--- WHAT IS EXPECTED ---
Give all of the data below again exactly, and drop the images.

--- SOURCE DATA ---

++++++++

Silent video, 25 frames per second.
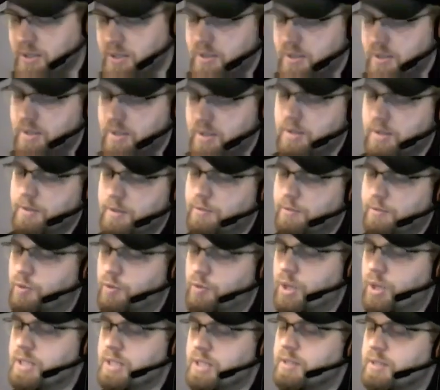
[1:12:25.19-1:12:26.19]
human
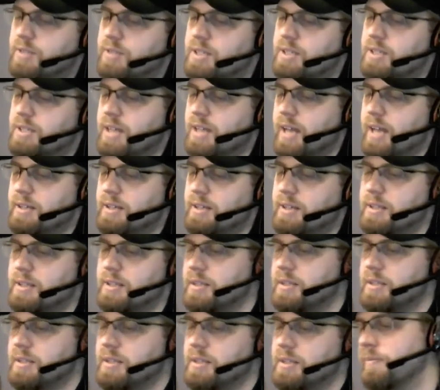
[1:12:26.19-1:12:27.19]
warrior with
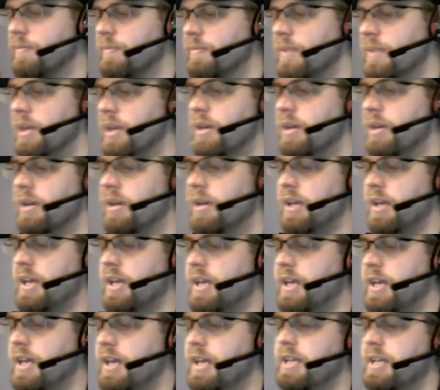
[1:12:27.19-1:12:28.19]
flash,
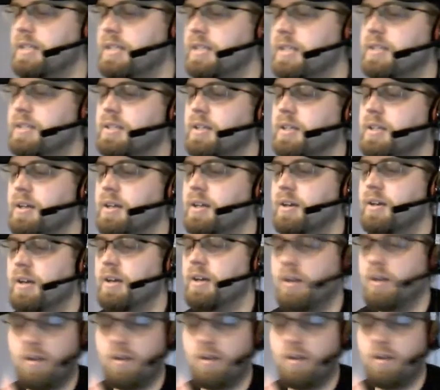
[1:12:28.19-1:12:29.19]
double strike,
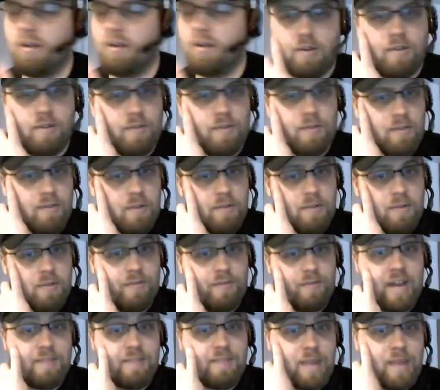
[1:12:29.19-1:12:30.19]
vigilance,
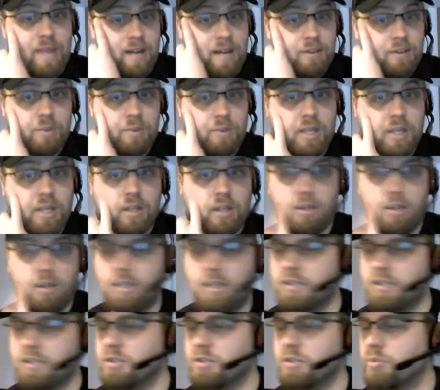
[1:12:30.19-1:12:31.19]
and haste.
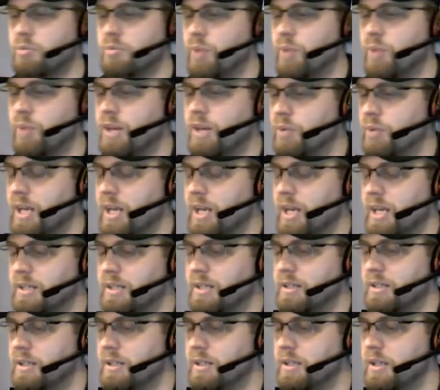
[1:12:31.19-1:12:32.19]
It's a lot of
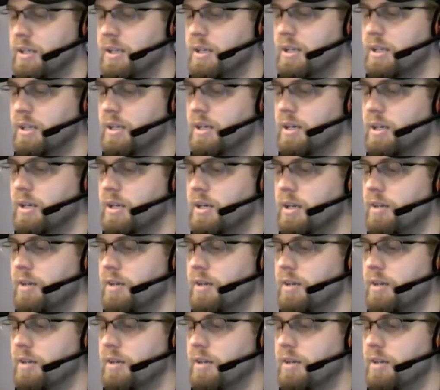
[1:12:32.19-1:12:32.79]
keywords.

++++++++

--- EXERCISE RESULT ---
Silent video, 25 frames per second.
[1:12:25.19-1:12:26.19]
human
[1:12:26.19-1:12:27.19]
warrior with
[1:12:27.19-1:12:28.19]
flash,
[1:12:28.19-1:12:29.19]
double strike,
[1:12:29.19-1:12:30.19]
vigilance,
[1:12:30.19-1:12:31.19]
and haste.
[1:12:31.19-1:12:32.19]
It's a lot of
[1:12:32.19-1:12:32.79]
keywords.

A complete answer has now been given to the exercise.